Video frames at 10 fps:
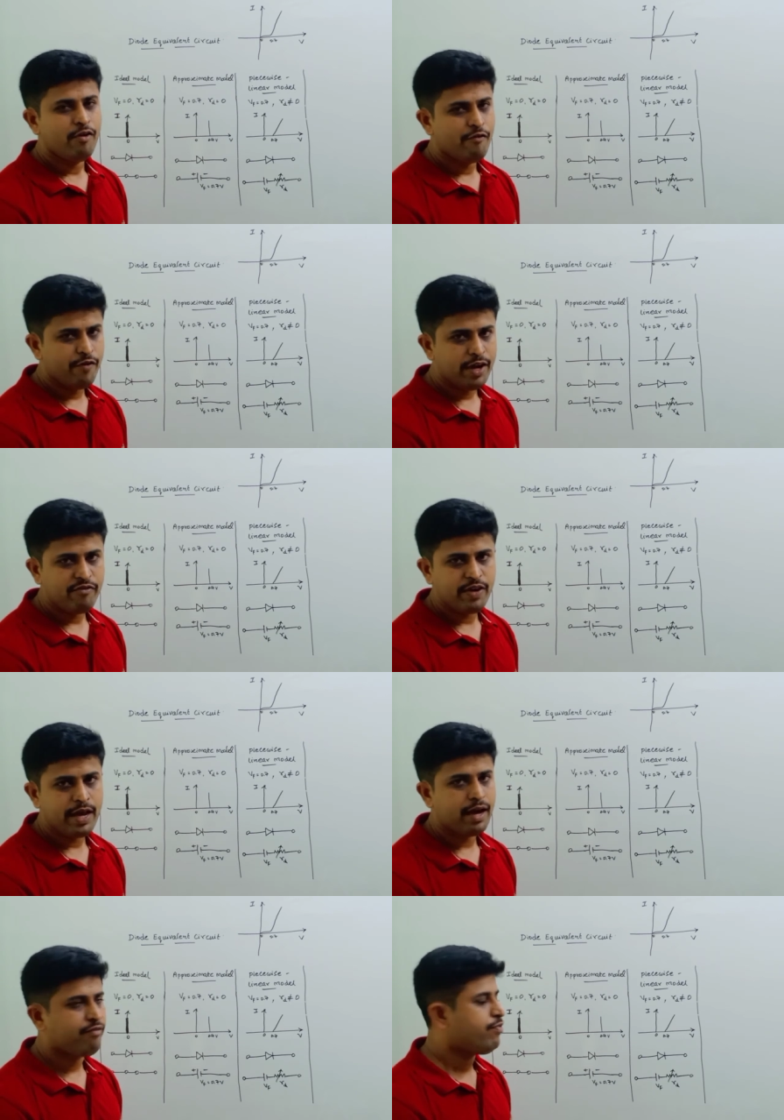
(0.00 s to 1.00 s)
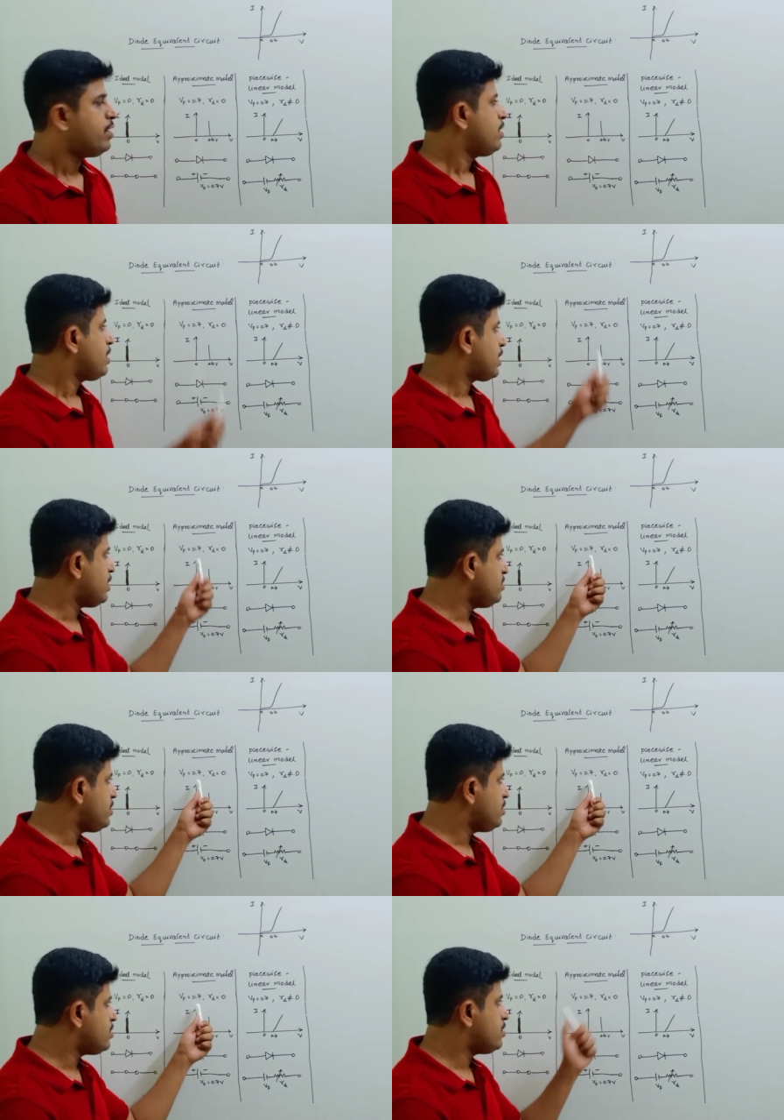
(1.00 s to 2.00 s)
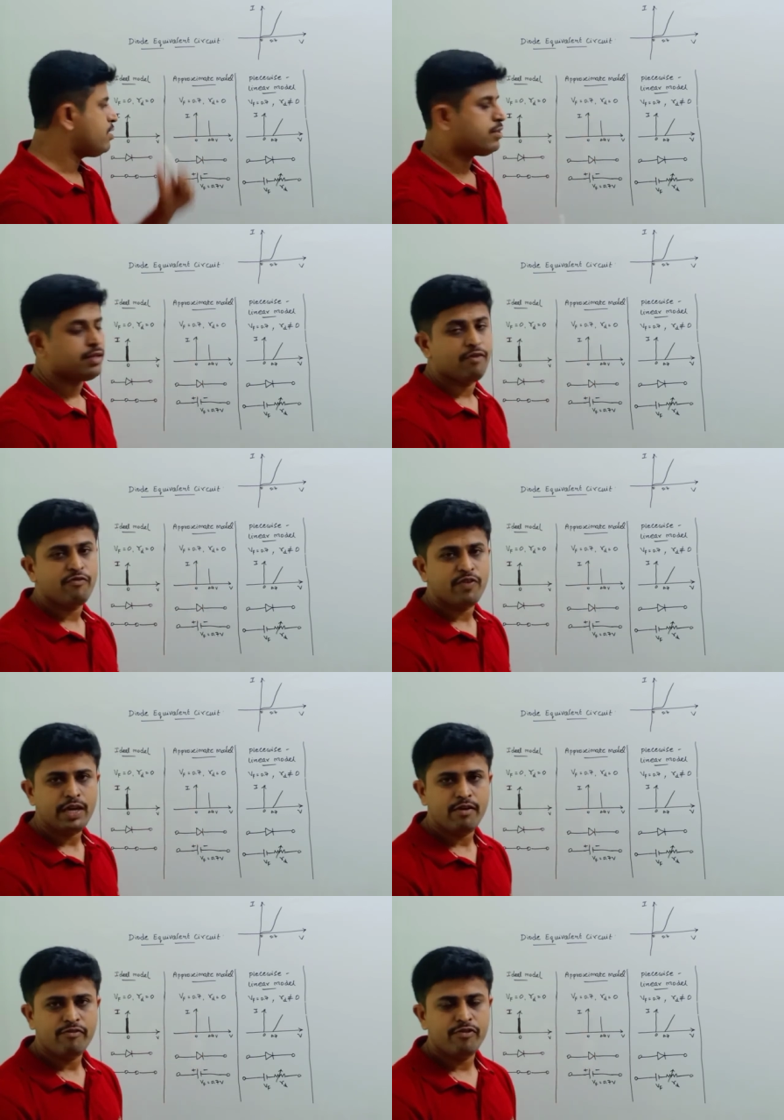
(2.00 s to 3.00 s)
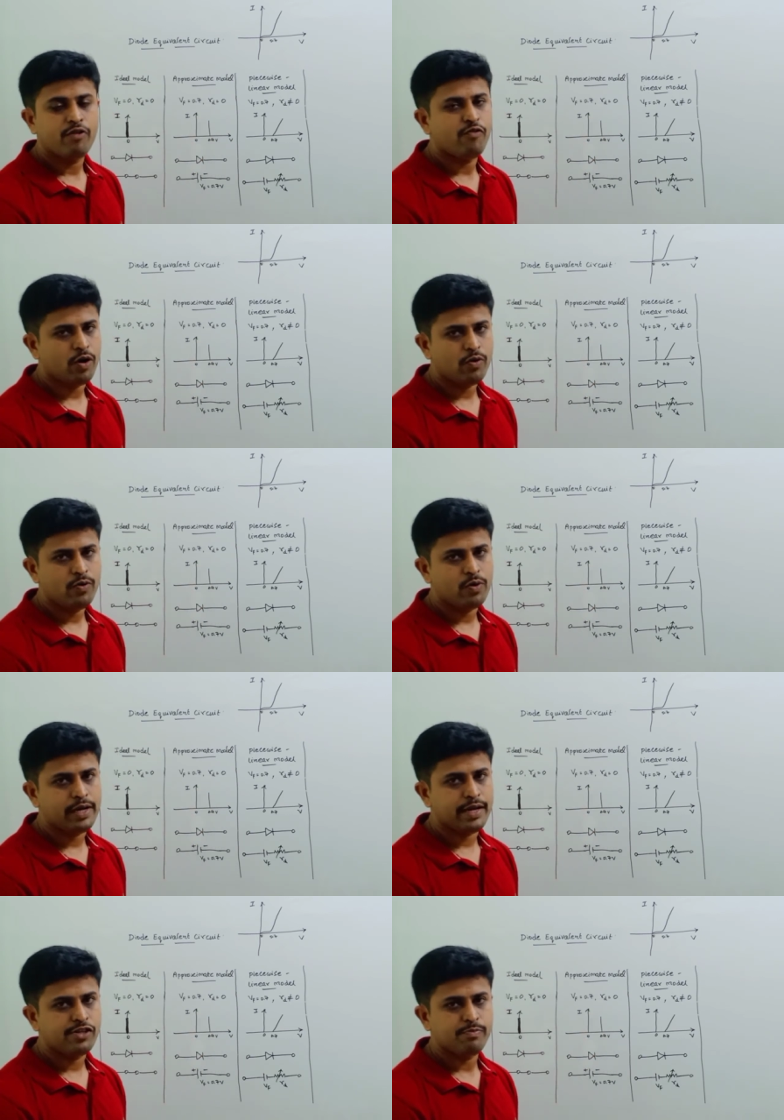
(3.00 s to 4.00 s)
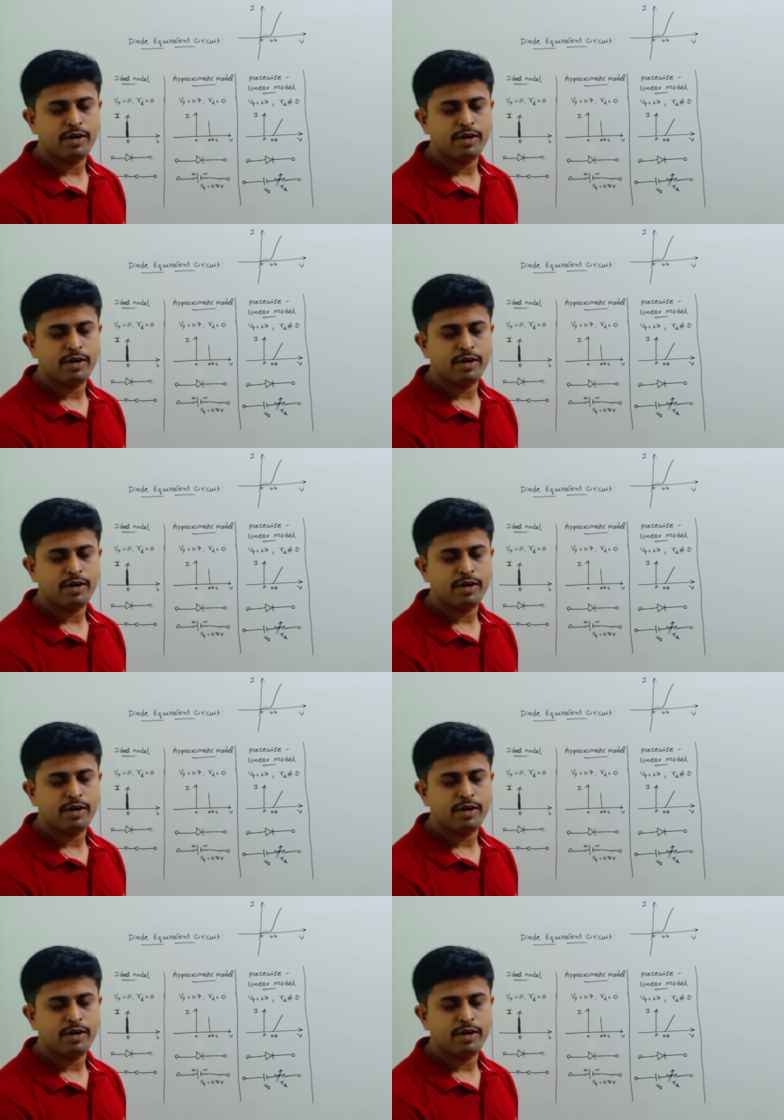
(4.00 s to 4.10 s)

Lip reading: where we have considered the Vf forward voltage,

-- -- --

After locating the line containing "(2.00 s to 3.00 s)" in the entries above, repeat only it and each later line through the end, exactly, without any pictures.

### Task solution
(2.00 s to 3.00 s)
(3.00 s to 4.00 s)
(4.00 s to 4.10 s)

Lip reading: where we have considered the Vf forward voltage,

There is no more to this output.